Work instructions: Write out every entry exactly as it appears, omitting the pictures.

---

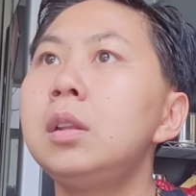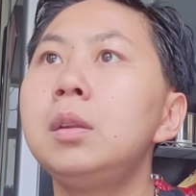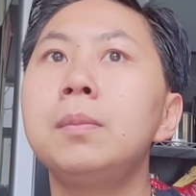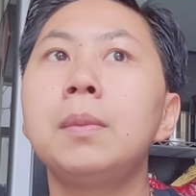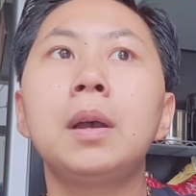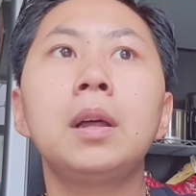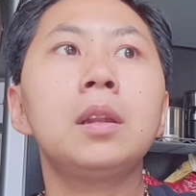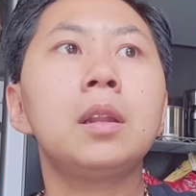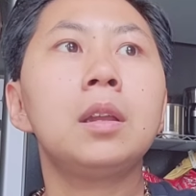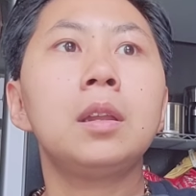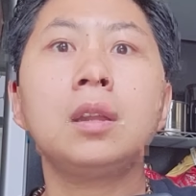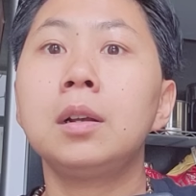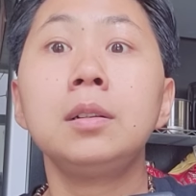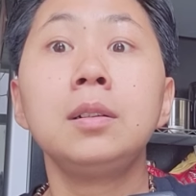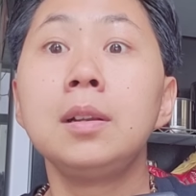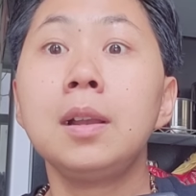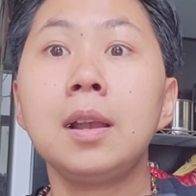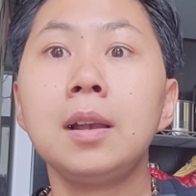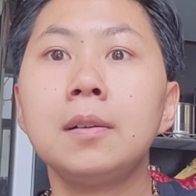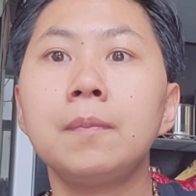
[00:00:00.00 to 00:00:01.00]
saya di
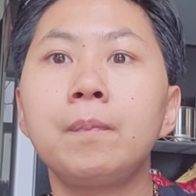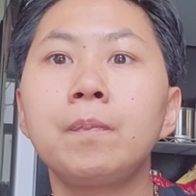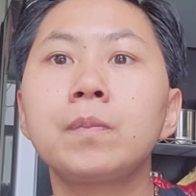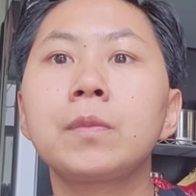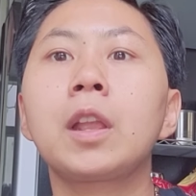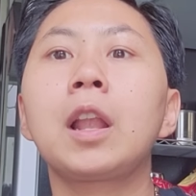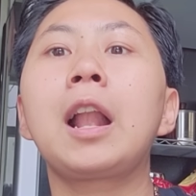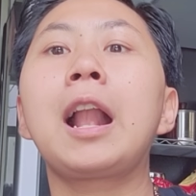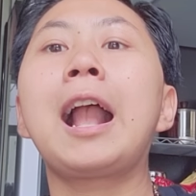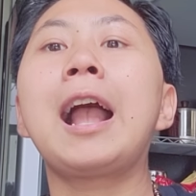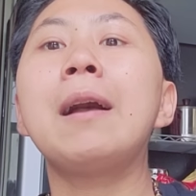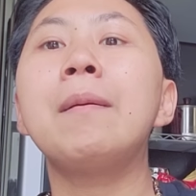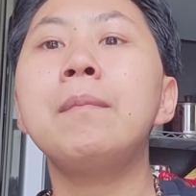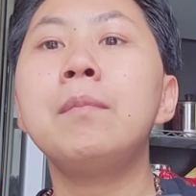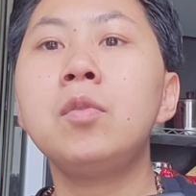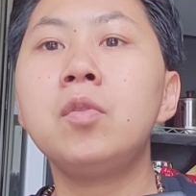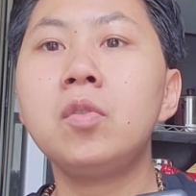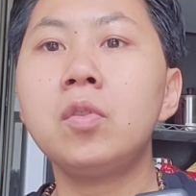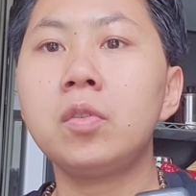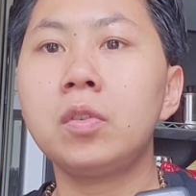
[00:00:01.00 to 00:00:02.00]
mana ya, enggak
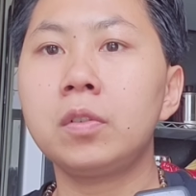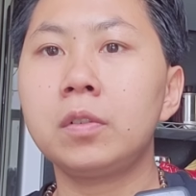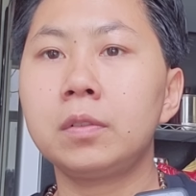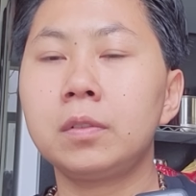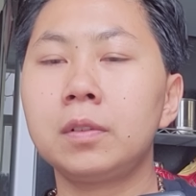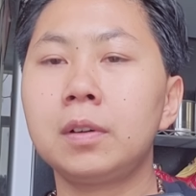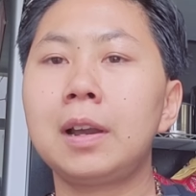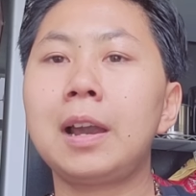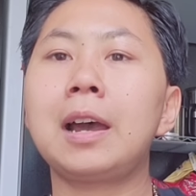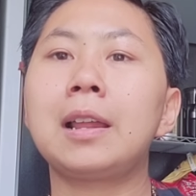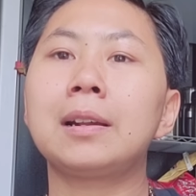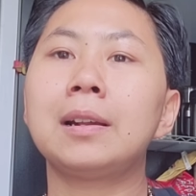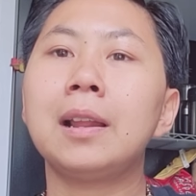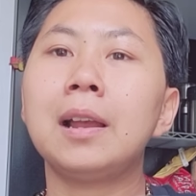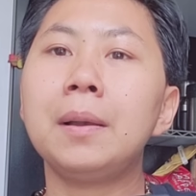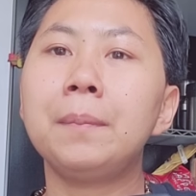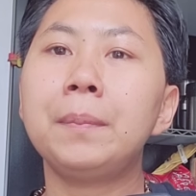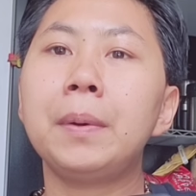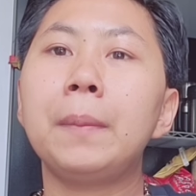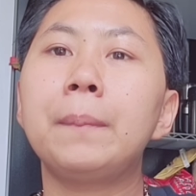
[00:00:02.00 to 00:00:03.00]
ngamuk
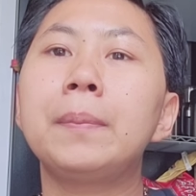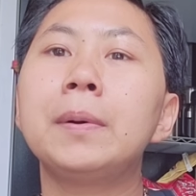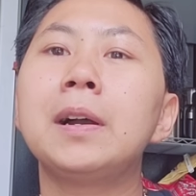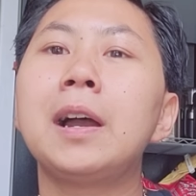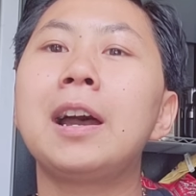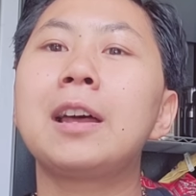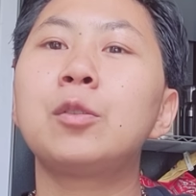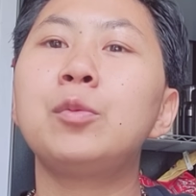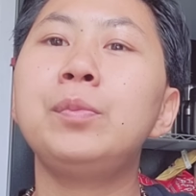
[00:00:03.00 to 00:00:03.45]
karena apa?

---

Answer box:
[00:00:00.00 to 00:00:01.00]
saya di
[00:00:01.00 to 00:00:02.00]
mana ya, enggak
[00:00:02.00 to 00:00:03.00]
ngamuk
[00:00:03.00 to 00:00:03.45]
karena apa?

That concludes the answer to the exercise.